What to work on
Reproduce all of the entries character for character, while leaving out any pictures they contain.

Collected data entries
========================================================================
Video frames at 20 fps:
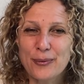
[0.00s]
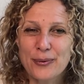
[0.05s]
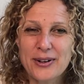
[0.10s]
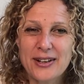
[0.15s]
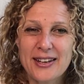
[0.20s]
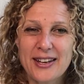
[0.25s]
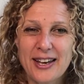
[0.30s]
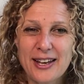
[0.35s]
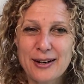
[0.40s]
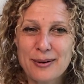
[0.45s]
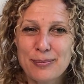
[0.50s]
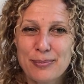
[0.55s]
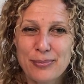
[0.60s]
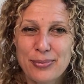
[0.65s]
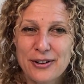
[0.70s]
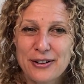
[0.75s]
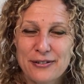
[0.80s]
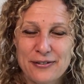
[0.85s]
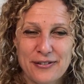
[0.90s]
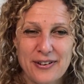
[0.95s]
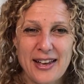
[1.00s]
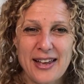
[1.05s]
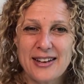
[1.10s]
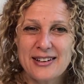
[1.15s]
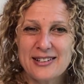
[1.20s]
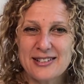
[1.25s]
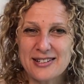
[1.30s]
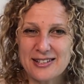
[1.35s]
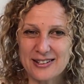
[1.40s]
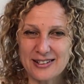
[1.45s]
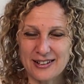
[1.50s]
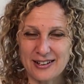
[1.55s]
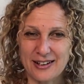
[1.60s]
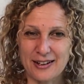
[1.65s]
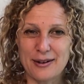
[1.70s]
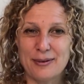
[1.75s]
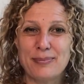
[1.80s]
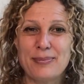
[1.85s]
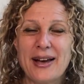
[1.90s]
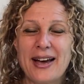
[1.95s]
we can prevent
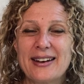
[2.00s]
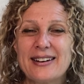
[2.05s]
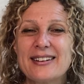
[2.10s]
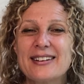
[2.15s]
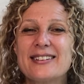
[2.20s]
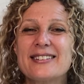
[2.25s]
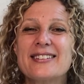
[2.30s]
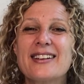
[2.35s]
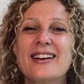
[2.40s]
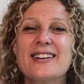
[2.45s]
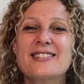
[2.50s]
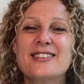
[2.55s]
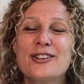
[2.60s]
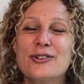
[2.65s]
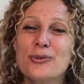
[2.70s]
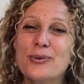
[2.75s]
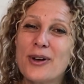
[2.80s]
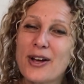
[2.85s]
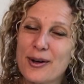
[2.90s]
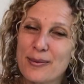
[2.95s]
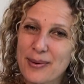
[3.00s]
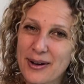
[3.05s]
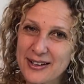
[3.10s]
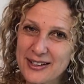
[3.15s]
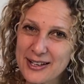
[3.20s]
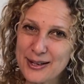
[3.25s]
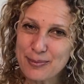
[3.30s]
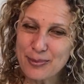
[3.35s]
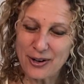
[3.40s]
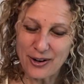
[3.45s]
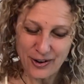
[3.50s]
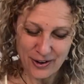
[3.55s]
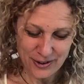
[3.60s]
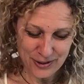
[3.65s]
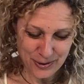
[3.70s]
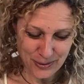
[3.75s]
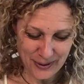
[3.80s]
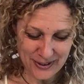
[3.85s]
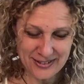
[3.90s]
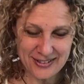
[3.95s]
uh, panic attacks as well by keeping our
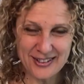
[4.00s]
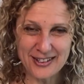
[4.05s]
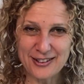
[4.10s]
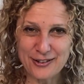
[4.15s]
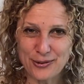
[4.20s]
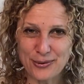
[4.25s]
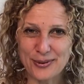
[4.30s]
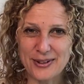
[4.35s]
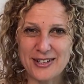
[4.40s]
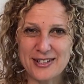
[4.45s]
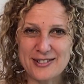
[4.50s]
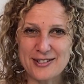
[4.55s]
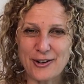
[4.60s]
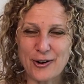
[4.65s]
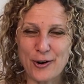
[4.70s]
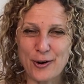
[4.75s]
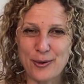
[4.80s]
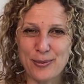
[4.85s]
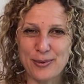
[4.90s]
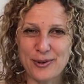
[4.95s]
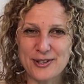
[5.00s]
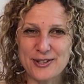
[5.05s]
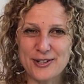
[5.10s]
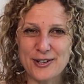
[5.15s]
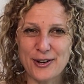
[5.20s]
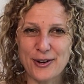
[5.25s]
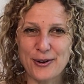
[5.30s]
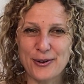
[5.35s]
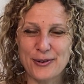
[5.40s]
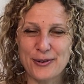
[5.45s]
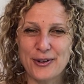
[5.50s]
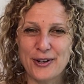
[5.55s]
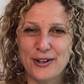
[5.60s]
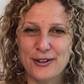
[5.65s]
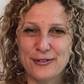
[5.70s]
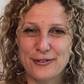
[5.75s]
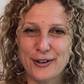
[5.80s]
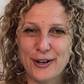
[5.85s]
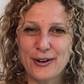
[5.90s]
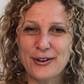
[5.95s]
twenty-threes open. So
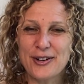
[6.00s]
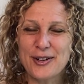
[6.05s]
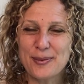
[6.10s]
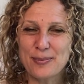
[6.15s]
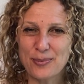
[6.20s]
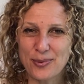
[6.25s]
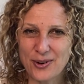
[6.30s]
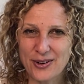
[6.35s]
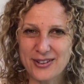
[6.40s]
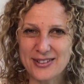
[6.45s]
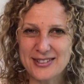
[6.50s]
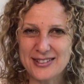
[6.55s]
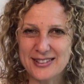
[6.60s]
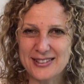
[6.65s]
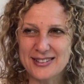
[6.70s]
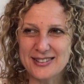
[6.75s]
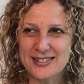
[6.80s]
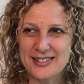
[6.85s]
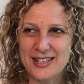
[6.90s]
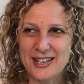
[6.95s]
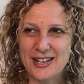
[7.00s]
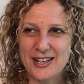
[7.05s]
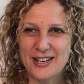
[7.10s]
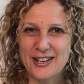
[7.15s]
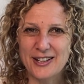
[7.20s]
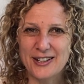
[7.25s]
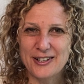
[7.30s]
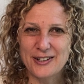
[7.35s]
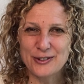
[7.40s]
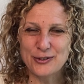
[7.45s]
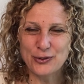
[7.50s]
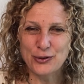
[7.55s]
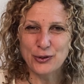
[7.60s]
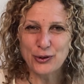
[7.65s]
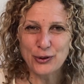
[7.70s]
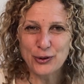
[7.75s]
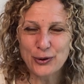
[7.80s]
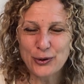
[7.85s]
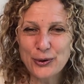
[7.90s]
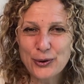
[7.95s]
very important
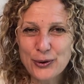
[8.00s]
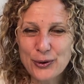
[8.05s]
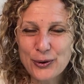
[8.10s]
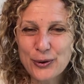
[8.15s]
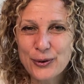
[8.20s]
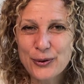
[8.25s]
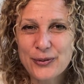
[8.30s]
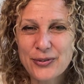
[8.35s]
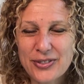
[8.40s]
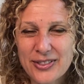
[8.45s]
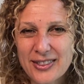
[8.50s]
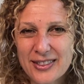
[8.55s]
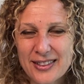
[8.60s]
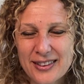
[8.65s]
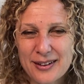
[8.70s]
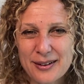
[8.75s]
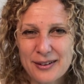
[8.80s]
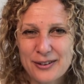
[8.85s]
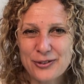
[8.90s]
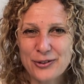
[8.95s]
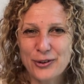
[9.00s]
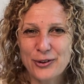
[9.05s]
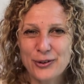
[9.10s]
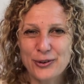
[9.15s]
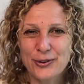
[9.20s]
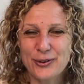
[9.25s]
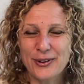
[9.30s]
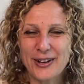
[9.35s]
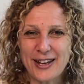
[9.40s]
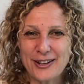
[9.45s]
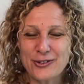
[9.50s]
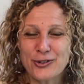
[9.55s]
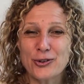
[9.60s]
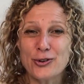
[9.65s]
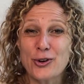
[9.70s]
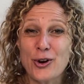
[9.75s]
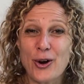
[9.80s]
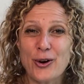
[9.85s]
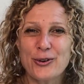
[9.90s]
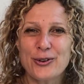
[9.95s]
to, to get to
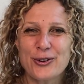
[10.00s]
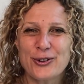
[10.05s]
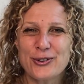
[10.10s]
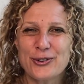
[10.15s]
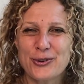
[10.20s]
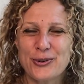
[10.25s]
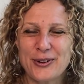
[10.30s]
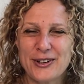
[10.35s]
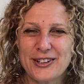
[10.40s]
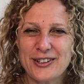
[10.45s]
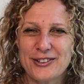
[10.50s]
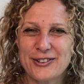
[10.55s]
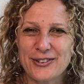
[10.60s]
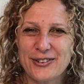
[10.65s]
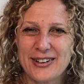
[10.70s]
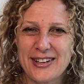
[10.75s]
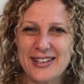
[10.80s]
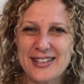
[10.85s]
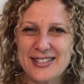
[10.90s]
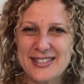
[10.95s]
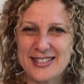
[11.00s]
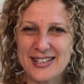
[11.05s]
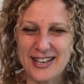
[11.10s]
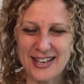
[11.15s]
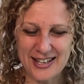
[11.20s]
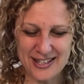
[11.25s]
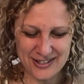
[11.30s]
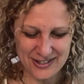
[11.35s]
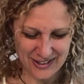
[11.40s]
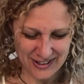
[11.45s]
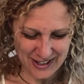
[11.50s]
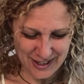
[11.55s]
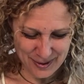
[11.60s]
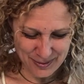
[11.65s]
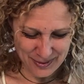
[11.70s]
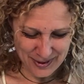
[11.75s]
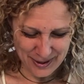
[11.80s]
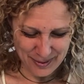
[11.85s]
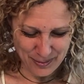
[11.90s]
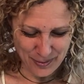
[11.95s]
know your twenty-threes and to
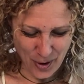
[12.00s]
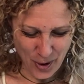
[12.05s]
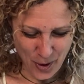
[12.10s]
keep them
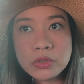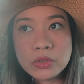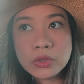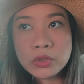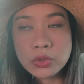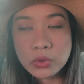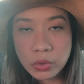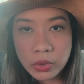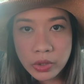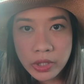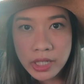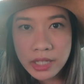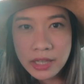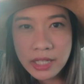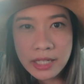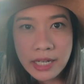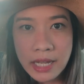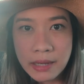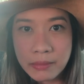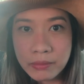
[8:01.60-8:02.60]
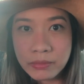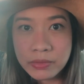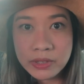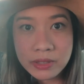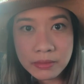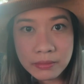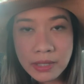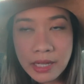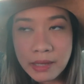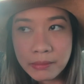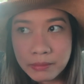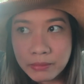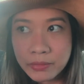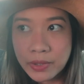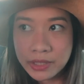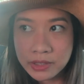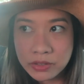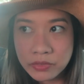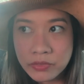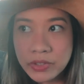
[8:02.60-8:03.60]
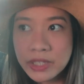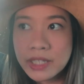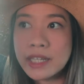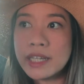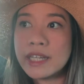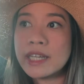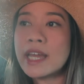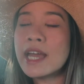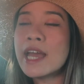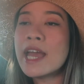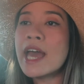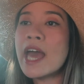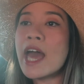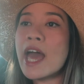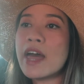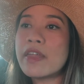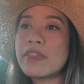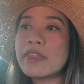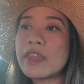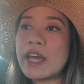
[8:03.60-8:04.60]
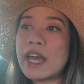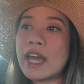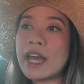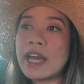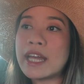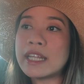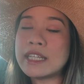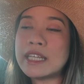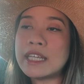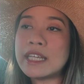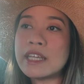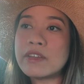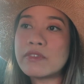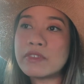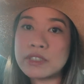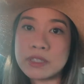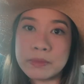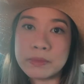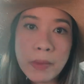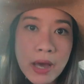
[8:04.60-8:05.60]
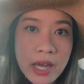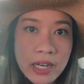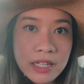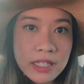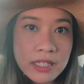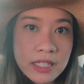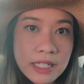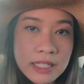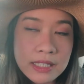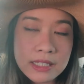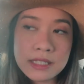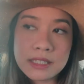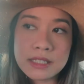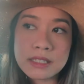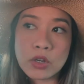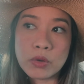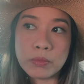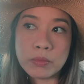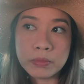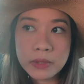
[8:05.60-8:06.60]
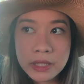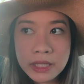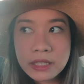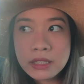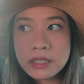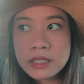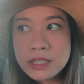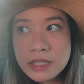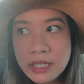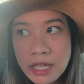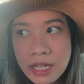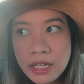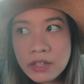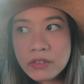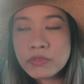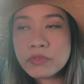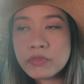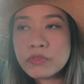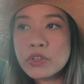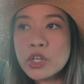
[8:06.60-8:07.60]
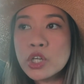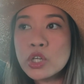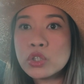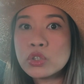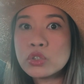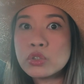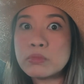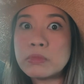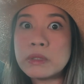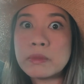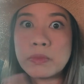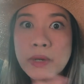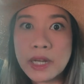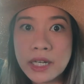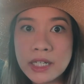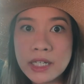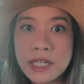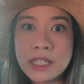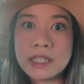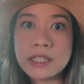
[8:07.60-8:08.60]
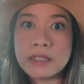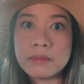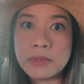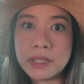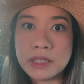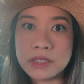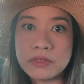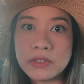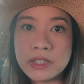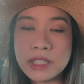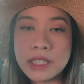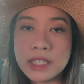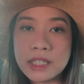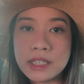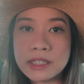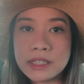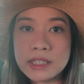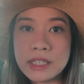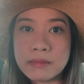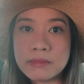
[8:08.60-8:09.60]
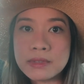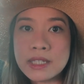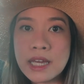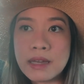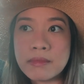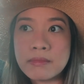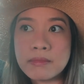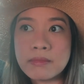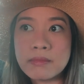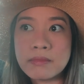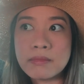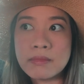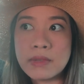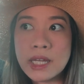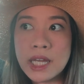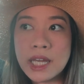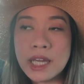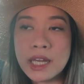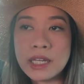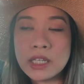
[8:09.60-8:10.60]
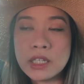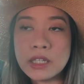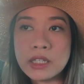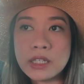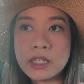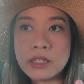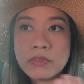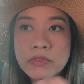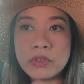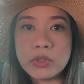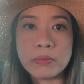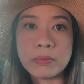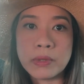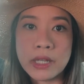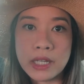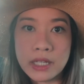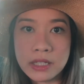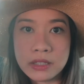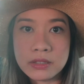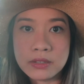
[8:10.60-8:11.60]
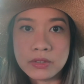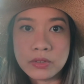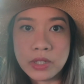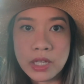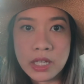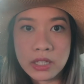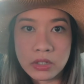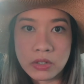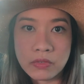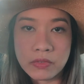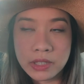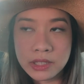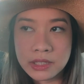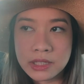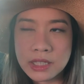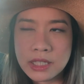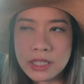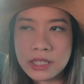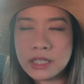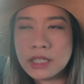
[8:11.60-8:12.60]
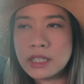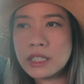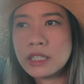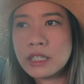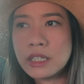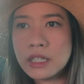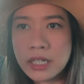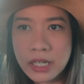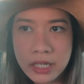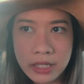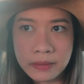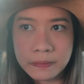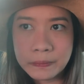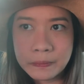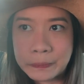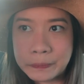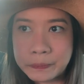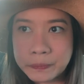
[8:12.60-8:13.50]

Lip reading: story that I'm breastfeeding, and that he responded that it's completely safe to be pregnant and breastfeeding at the same time, and if you're planning to get your vaccine done.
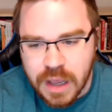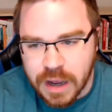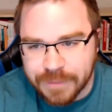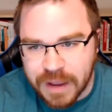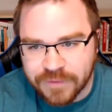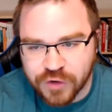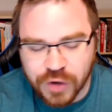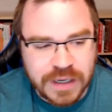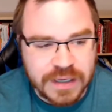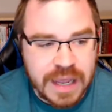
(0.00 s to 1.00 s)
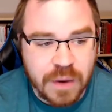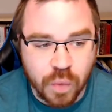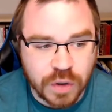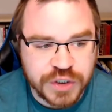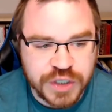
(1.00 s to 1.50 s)
I've created a
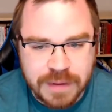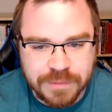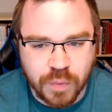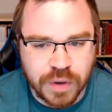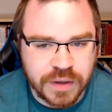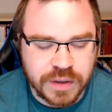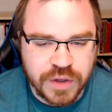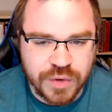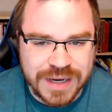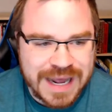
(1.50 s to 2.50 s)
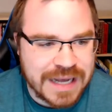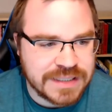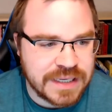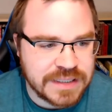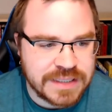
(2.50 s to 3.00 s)
workshop where you can
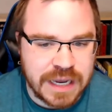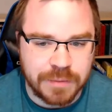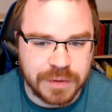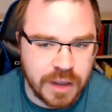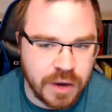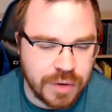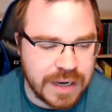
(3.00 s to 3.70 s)
access down below.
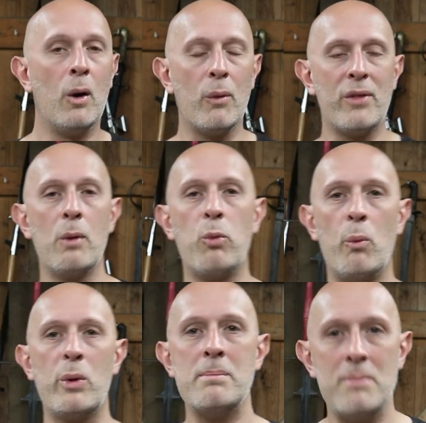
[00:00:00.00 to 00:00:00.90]
although
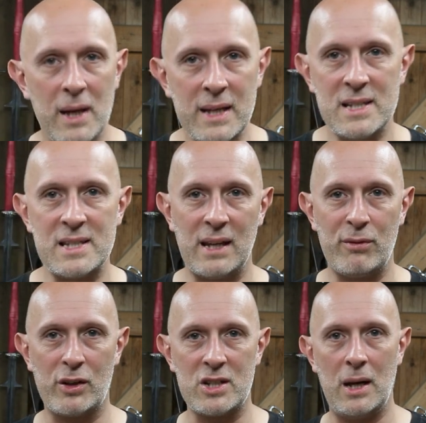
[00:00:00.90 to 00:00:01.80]
what we might see,
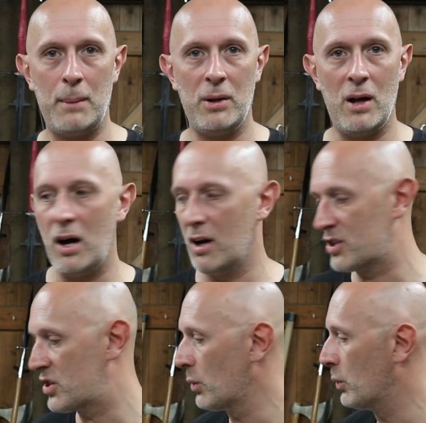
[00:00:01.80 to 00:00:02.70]
for example, are
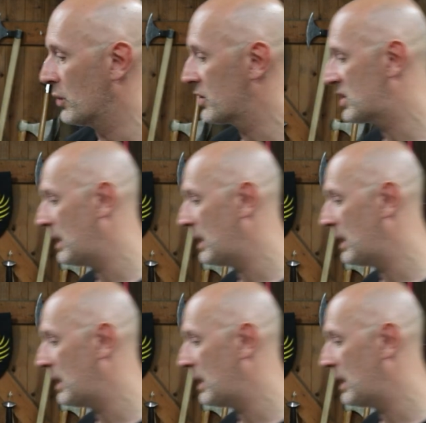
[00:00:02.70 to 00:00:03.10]
swords,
========================================================================
Answer box
Video frames at 20 fps:
[0.00s]
[0.05s]
[0.10s]
[0.15s]
[0.20s]
[0.25s]
[0.30s]
[0.35s]
[0.40s]
[0.45s]
[0.50s]
[0.55s]
[0.60s]
[0.65s]
[0.70s]
[0.75s]
[0.80s]
[0.85s]
[0.90s]
[0.95s]
[1.00s]
[1.05s]
[1.10s]
[1.15s]
[1.20s]
[1.25s]
[1.30s]
[1.35s]
[1.40s]
[1.45s]
[1.50s]
[1.55s]
[1.60s]
[1.65s]
[1.70s]
[1.75s]
[1.80s]
[1.85s]
[1.90s]
[1.95s]
we can prevent
[2.00s]
[2.05s]
[2.10s]
[2.15s]
[2.20s]
[2.25s]
[2.30s]
[2.35s]
[2.40s]
[2.45s]
[2.50s]
[2.55s]
[2.60s]
[2.65s]
[2.70s]
[2.75s]
[2.80s]
[2.85s]
[2.90s]
[2.95s]
[3.00s]
[3.05s]
[3.10s]
[3.15s]
[3.20s]
[3.25s]
[3.30s]
[3.35s]
[3.40s]
[3.45s]
[3.50s]
[3.55s]
[3.60s]
[3.65s]
[3.70s]
[3.75s]
[3.80s]
[3.85s]
[3.90s]
[3.95s]
uh, panic attacks as well by keeping our
[4.00s]
[4.05s]
[4.10s]
[4.15s]
[4.20s]
[4.25s]
[4.30s]
[4.35s]
[4.40s]
[4.45s]
[4.50s]
[4.55s]
[4.60s]
[4.65s]
[4.70s]
[4.75s]
[4.80s]
[4.85s]
[4.90s]
[4.95s]
[5.00s]
[5.05s]
[5.10s]
[5.15s]
[5.20s]
[5.25s]
[5.30s]
[5.35s]
[5.40s]
[5.45s]
[5.50s]
[5.55s]
[5.60s]
[5.65s]
[5.70s]
[5.75s]
[5.80s]
[5.85s]
[5.90s]
[5.95s]
twenty-threes open. So
[6.00s]
[6.05s]
[6.10s]
[6.15s]
[6.20s]
[6.25s]
[6.30s]
[6.35s]
[6.40s]
[6.45s]
[6.50s]
[6.55s]
[6.60s]
[6.65s]
[6.70s]
[6.75s]
[6.80s]
[6.85s]
[6.90s]
[6.95s]
[7.00s]
[7.05s]
[7.10s]
[7.15s]
[7.20s]
[7.25s]
[7.30s]
[7.35s]
[7.40s]
[7.45s]
[7.50s]
[7.55s]
[7.60s]
[7.65s]
[7.70s]
[7.75s]
[7.80s]
[7.85s]
[7.90s]
[7.95s]
very important
[8.00s]
[8.05s]
[8.10s]
[8.15s]
[8.20s]
[8.25s]
[8.30s]
[8.35s]
[8.40s]
[8.45s]
[8.50s]
[8.55s]
[8.60s]
[8.65s]
[8.70s]
[8.75s]
[8.80s]
[8.85s]
[8.90s]
[8.95s]
[9.00s]
[9.05s]
[9.10s]
[9.15s]
[9.20s]
[9.25s]
[9.30s]
[9.35s]
[9.40s]
[9.45s]
[9.50s]
[9.55s]
[9.60s]
[9.65s]
[9.70s]
[9.75s]
[9.80s]
[9.85s]
[9.90s]
[9.95s]
to, to get to
[10.00s]
[10.05s]
[10.10s]
[10.15s]
[10.20s]
[10.25s]
[10.30s]
[10.35s]
[10.40s]
[10.45s]
[10.50s]
[10.55s]
[10.60s]
[10.65s]
[10.70s]
[10.75s]
[10.80s]
[10.85s]
[10.90s]
[10.95s]
[11.00s]
[11.05s]
[11.10s]
[11.15s]
[11.20s]
[11.25s]
[11.30s]
[11.35s]
[11.40s]
[11.45s]
[11.50s]
[11.55s]
[11.60s]
[11.65s]
[11.70s]
[11.75s]
[11.80s]
[11.85s]
[11.90s]
[11.95s]
know your twenty-threes and to
[12.00s]
[12.05s]
[12.10s]
keep them
[8:01.60-8:02.60]
[8:02.60-8:03.60]
[8:03.60-8:04.60]
[8:04.60-8:05.60]
[8:05.60-8:06.60]
[8:06.60-8:07.60]
[8:07.60-8:08.60]
[8:08.60-8:09.60]
[8:09.60-8:10.60]
[8:10.60-8:11.60]
[8:11.60-8:12.60]
[8:12.60-8:13.50]

Lip reading: story that I'm breastfeeding, and that he responded that it's completely safe to be pregnant and breastfeeding at the same time, and if you're planning to get your vaccine done.
(0.00 s to 1.00 s)
(1.00 s to 1.50 s)
I've created a
(1.50 s to 2.50 s)
(2.50 s to 3.00 s)
workshop where you can
(3.00 s to 3.70 s)
access down below.
[00:00:00.00 to 00:00:00.90]
although
[00:00:00.90 to 00:00:01.80]
what we might see,
[00:00:01.80 to 00:00:02.70]
for example, are
[00:00:02.70 to 00:00:03.10]
swords,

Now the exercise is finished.